• [Work order] Your answer should be every line with the word "Language", copied from the data below.

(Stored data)
+ + + + + + +

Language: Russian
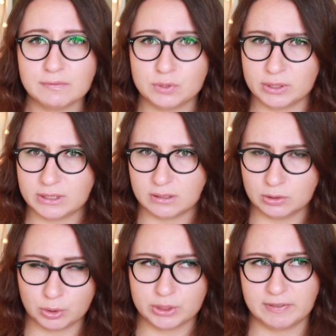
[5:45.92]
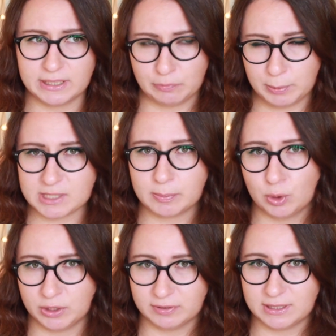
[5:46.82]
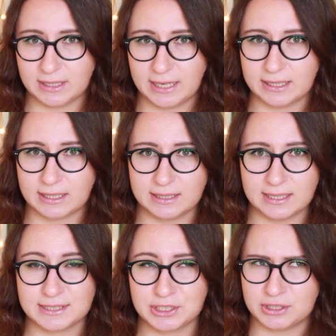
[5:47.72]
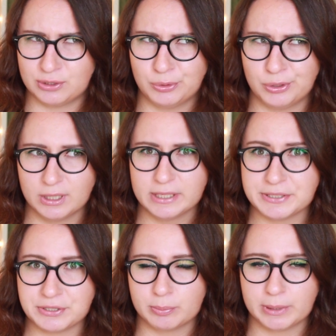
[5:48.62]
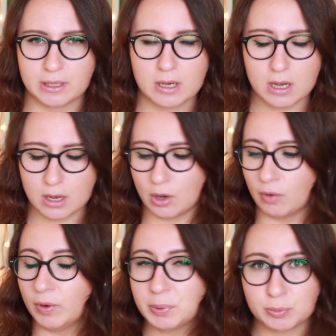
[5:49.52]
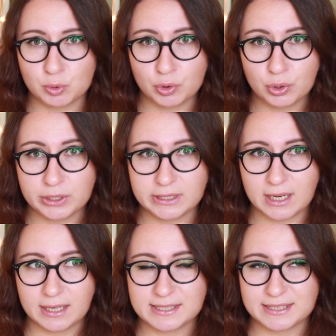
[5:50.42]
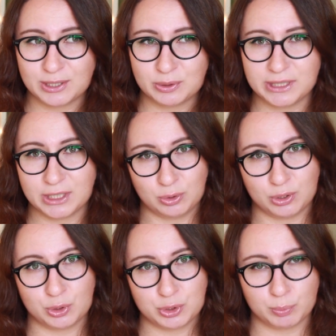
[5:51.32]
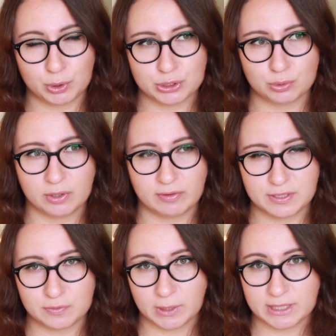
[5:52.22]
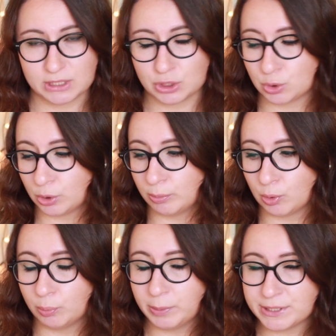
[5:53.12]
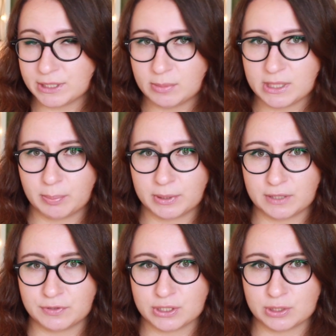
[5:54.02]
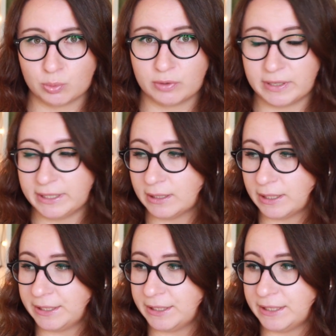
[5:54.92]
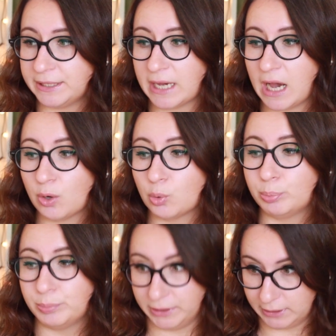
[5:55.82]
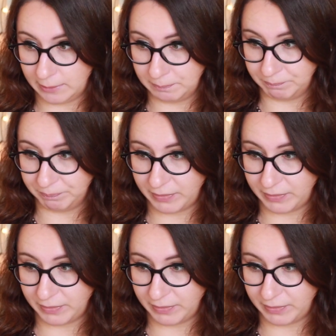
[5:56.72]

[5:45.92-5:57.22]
все это до этого лета, в принципе, до этого тональника, да, значит, до зимы. В общем, но я из тех людей, которых очень просто уговорить в магазине что-либо купить, и меня продавщица уговорила, и я купила.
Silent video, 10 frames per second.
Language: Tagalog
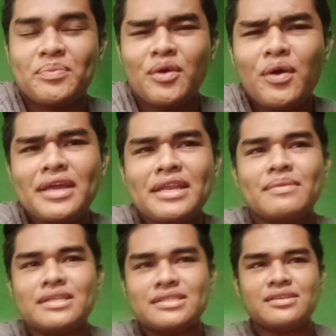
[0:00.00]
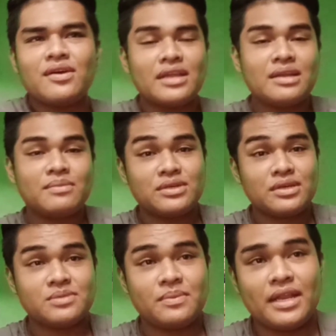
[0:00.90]
okay naman, okay naman yung
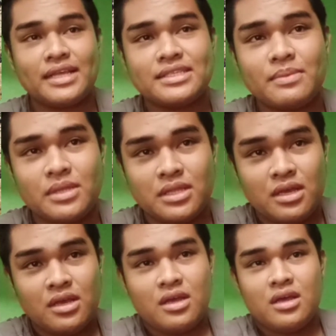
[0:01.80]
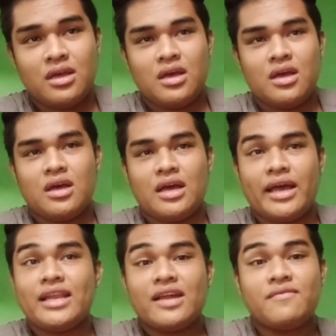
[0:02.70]
experience. I mean,
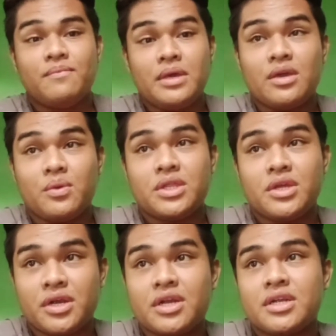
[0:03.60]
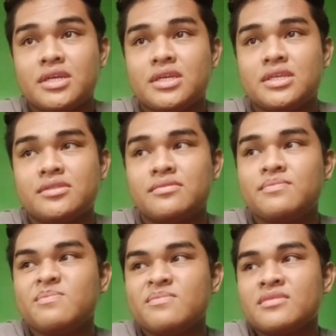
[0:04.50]
I love being with her and
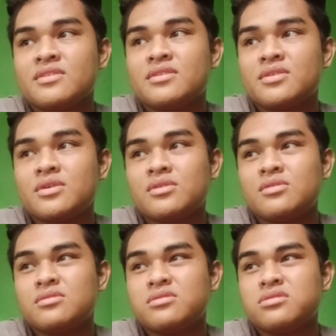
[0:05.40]
So,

+ + + + + + +

• [Written answer]
Language: Russian
Language: Tagalog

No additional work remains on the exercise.